5.  Generate Gmail App Password: Go to Google Account Security → Enable 2-Step Verification → Open App Passwords → Choose app: Mail, name: kestra, then generate → 

 Copy the 16-digit password (used as EMAIL_PASSWORD)


6. Set Variables in Kestra KV Store (note: Community Edition does not support UI-based secret creation. Use KV Store instead.) [Kestra+KVStore](/kestra/kestra_kvstore.PNG)

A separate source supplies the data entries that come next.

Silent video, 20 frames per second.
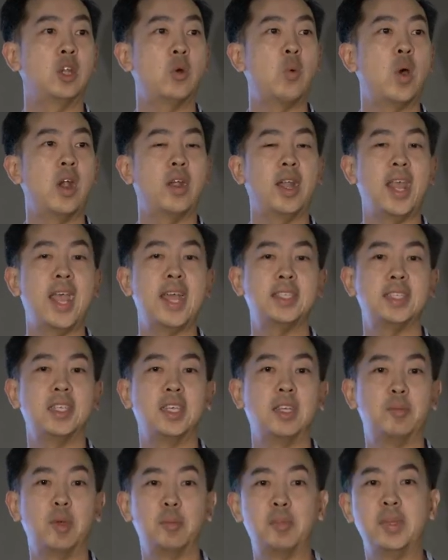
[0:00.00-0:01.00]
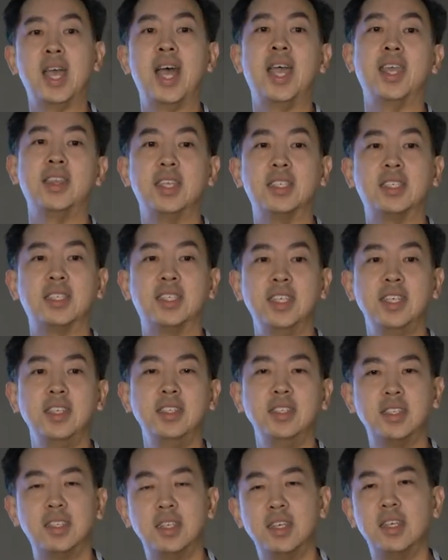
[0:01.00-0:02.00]
acquired asset, but behind the
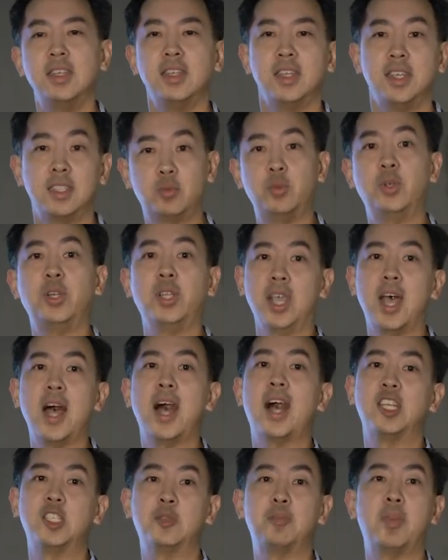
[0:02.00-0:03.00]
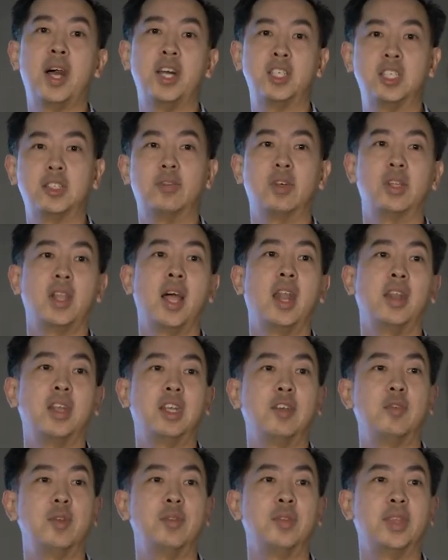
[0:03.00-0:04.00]
scenes, it's really a hodgepodge of a lot of
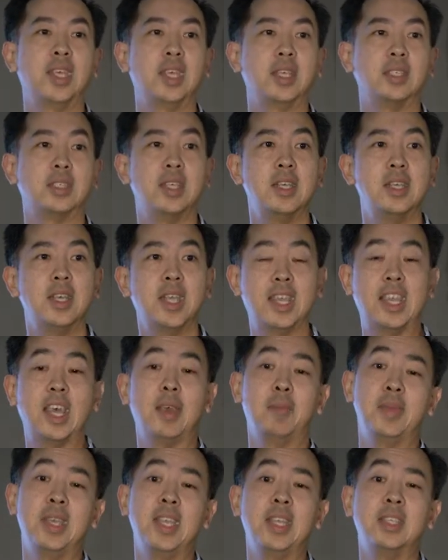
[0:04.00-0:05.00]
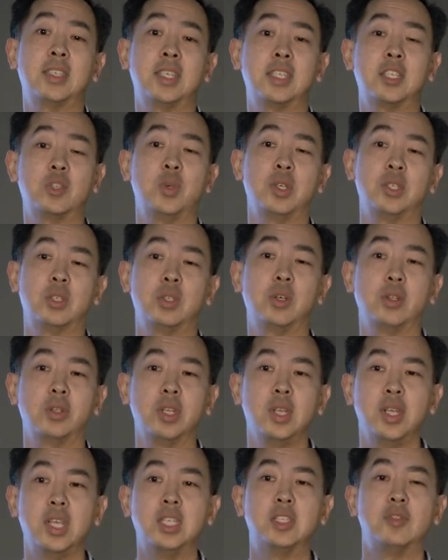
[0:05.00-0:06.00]
different things. And that means, as a
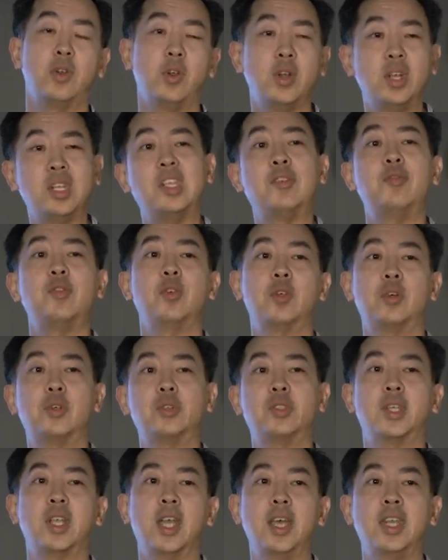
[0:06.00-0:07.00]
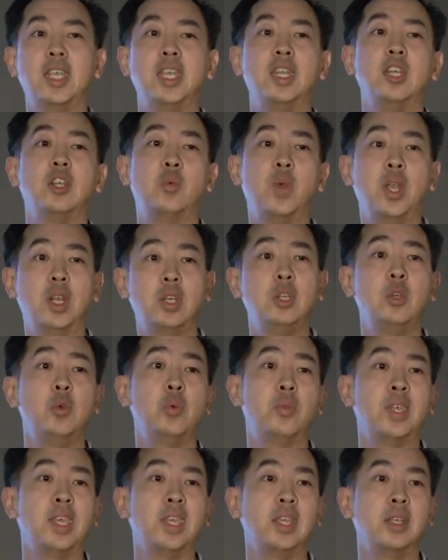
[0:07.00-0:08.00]
result, it's very difficult to kind of integrate new
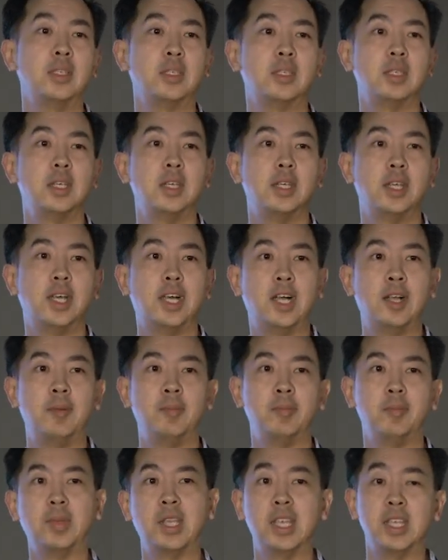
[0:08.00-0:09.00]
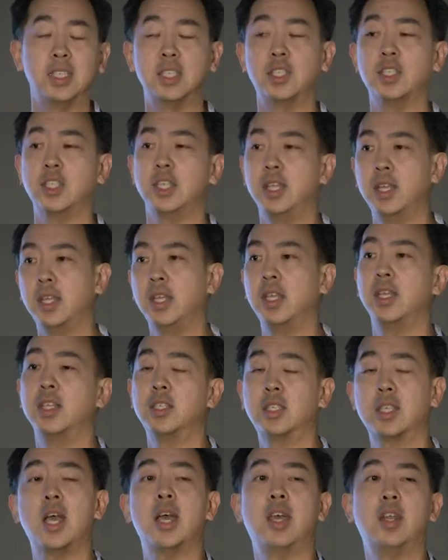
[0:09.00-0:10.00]
things because it
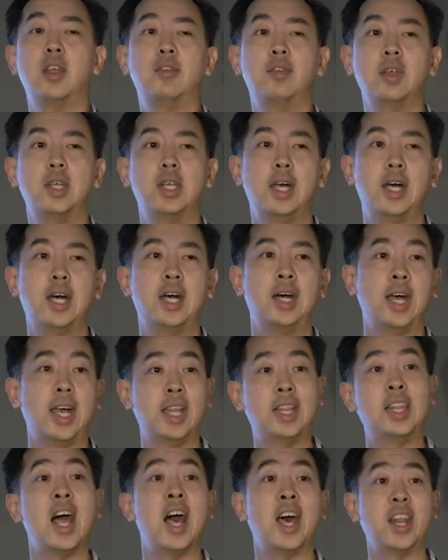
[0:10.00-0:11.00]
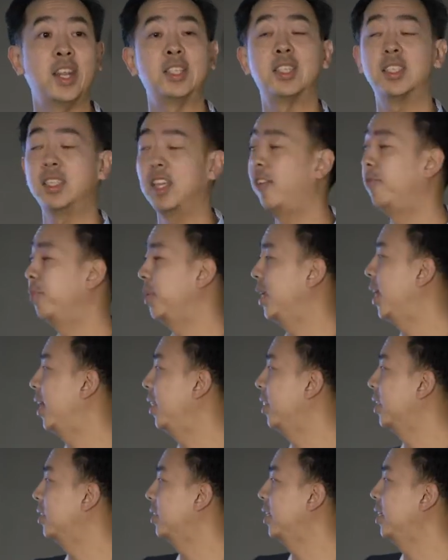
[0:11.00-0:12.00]
is kind of a lot of stuff
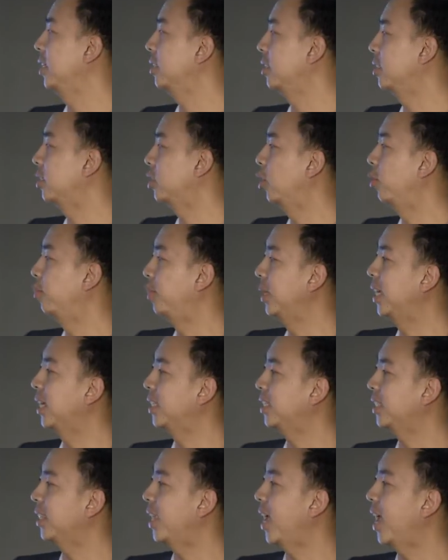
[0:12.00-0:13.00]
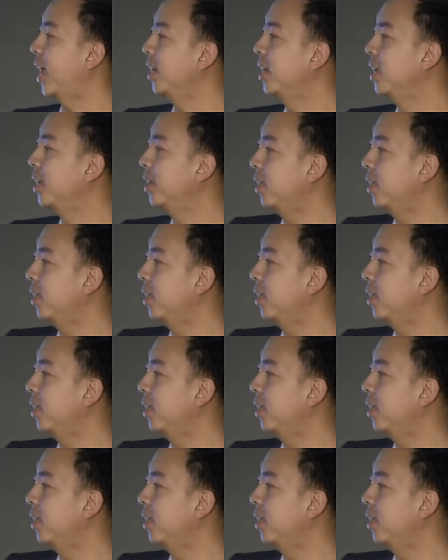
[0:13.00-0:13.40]
behind the scenes. And so because of that,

7. Write Kestra workflow `kestra-etl.yml`

### 6. Dashboard

With Looker Studio running, create insightful dashboards and reports using the report data stored in BigQuery.







## Conclusion

This project successfully delivers a cloud-based, production-grade data pipeline tailored for large-scale retail forecasting use cases. It demonstrates the integration of modern data engineering tools across the full lifecycle—from ingestion and transformation to orchestration and visualization. Key outcomes include:

* Efficient processing of 58M+ rows using Spark and Parquet.

* Modular dbt models following the best practices of the layered architecture.

* Fully automated workflow with failure handling and alerting.

* Insightful dashboards supporting business decision-making.


This solution is scalable, maintainable, and easily extensible for future enhancements such as adding new metrics, integrating ML models, or supporting real-time data.